Tema 2.5.- Hacienda en España.
Durante el siglo XVIII sigue siendo deficitaria, es decir, más gastos que ingresos.
El sistema fiscal en Castilla es el mismo que en la época de los Austrias. En la corona de Aragón Felipe V introdujo un cambio, la Única Contribución, que benefició a todos esos territorios desde el punto de vista económico.
Ese deficit se agrava en la decada de 1770-1780, porque España apoyará financieramente a los colonos rebeldes de América en contra de los ingleses (Francia y España apoyan a esos rebeldes porque su objetivo es debilitar a Inglaterra) y, además, declara la guerra contra Inglaterra. El problema es que Inglaterra domina el mar en ese momento, por lo que se cortan los suministros que llegan de América (se acabó la plata y las materias primas que se traían a España, y las mercancías que España llevaba a América).
La solución que se adopta son los Vales Reales (hasta ahora eran los préstamos solicitados a banqueros extranjeros), el inventor fue Francisco Cabarrús, un ilustrado francés afincando en España. Los Vales Reales son un hibrido entre billetes de banco y deuda pública. Como billetes de banco se pueden utilizar en el comercio al por mayor y el Estado está obligado a admitirlos, por ejemplo, como pago de impuestos, no se pueden utilizar en el comercio al por menor, ni en el pago de salarios, la razón es que tienen un alto valor los Vales Reales. Como deuda pública reportan un interés del 4% anual y son amortizables a los 20 años.
La primera emisión se realiza en 1780 y va a tener un gran éxito e, incluso, hay peticiones. Como funcionan tan bien las emisiones se repiten durante el reinado de Carlos III y durante el de Carlos IV, hasta un total de 7 emisiones.
El gran volumen de Vales Reales hará que estos se deprecien, pierdan su valor. A finales del siglo XVIII habrán perdido el 50% de su valor nominal, a principios del siglo XIX el 95%, es decir, nadie los quiere.

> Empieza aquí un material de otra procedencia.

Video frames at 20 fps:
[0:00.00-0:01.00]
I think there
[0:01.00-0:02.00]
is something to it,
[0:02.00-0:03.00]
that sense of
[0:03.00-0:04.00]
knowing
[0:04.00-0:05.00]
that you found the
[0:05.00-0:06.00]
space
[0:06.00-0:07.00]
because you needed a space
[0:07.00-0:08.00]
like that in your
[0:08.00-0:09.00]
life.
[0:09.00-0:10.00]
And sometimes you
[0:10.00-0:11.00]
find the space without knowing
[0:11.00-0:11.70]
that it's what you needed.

El primer motivo es que hay una sobreemisión, el segundo motivo es que no se crea una institución que garantice suficientemente la convertibilidad de los Vales. Precisamente con esta intención, la de la institución, Cabarrús presenta en 1782 una solicitud para crear un Banco Central, es aprobada la solicitud y se llamará Banco Nacional de San Carlos (puede emitir billetes, es el primer banco español y los primeros billetes españoles). El banco es una Sociedad Anónima por acciones, una entidad privada, tenía como funciones las propias de un banco privado (admitir letras de cambio, giros, pagares, depósitos), pero, además, tenía una serie de funciones privilegiadas, que eran el suministro del ejército y la marina, el pago de las casas diplomaticos españoles en el extranjero a cambio de un porcentaje de beneficios. Además, tenía el monopolio de la extracción de plata fuera de las fronteras españolas. Y otra de las funciones privilegiadas era la emisión de billetes de banco, de todas formas los billetes no tuvieron demasiada aceptación (era un producto mejor los Vales).
El Banco de San Carlos pretendió fomentar la economía del país, para ello financia la construcción de canales de navegación (y que llevaban agua a las tierras) que no se terminaron, también apoyo financieramente a la creación de una compañía comercial, la Compañía de Filipinas.
La Compañía de Filipinas no reporto beneficios, además, el banco invirtió en la compra de deuda pública francesa justo antes de la revolución, el resultado fue que el Banco de San Carlos prácticamente quebró. Cabarrús acabó en la carcel acusado de malversación de fondos, y el banco no se recuperaría, porque posteriormente con Carlos IV iria peor.
El Banco de San Carlos en el siglo XIX pasa a llamarse Banco de San Fernando y el Estado introduce liquidez en el banco. En el siglo XX pasa a llamarse Banco de España.
Se van a crear las Sociedades Económicas de Amigos del País, son instituciones de tipo cultural, están fundadas por los ilustrados, es decir, iniciativa privada. La primera sociedad económica se crea en Vascongadas en 1765 e, inmediatamente, se crea la Matritense que elaborará unos estatutos bastante completos y el Estado adopta esos estatutos como modelo obligatorio para todas las sociedades que se funden después. Se dedicaban a impartir clases, sobre todo de economía, hacer traducciones, realizar concursos, realizan publicaciones. Sus miembros investigan, es decir, se van a convertir en el foco difusor de la Ilustración. La integran nobles, eclesiasticos y, fundamentalmente, funcionarios.
Todas las reformas de los ilustrados se mantienen con gran fuerza hasta 1789, con la Revolución Francesa se produce un corte, una parada, todos los ilustrados retroceden en sus posturas reformistas e, incluso, los más exaltados tienen miedo a los acontecimientos que se producen en Francia, consideran que es un caos.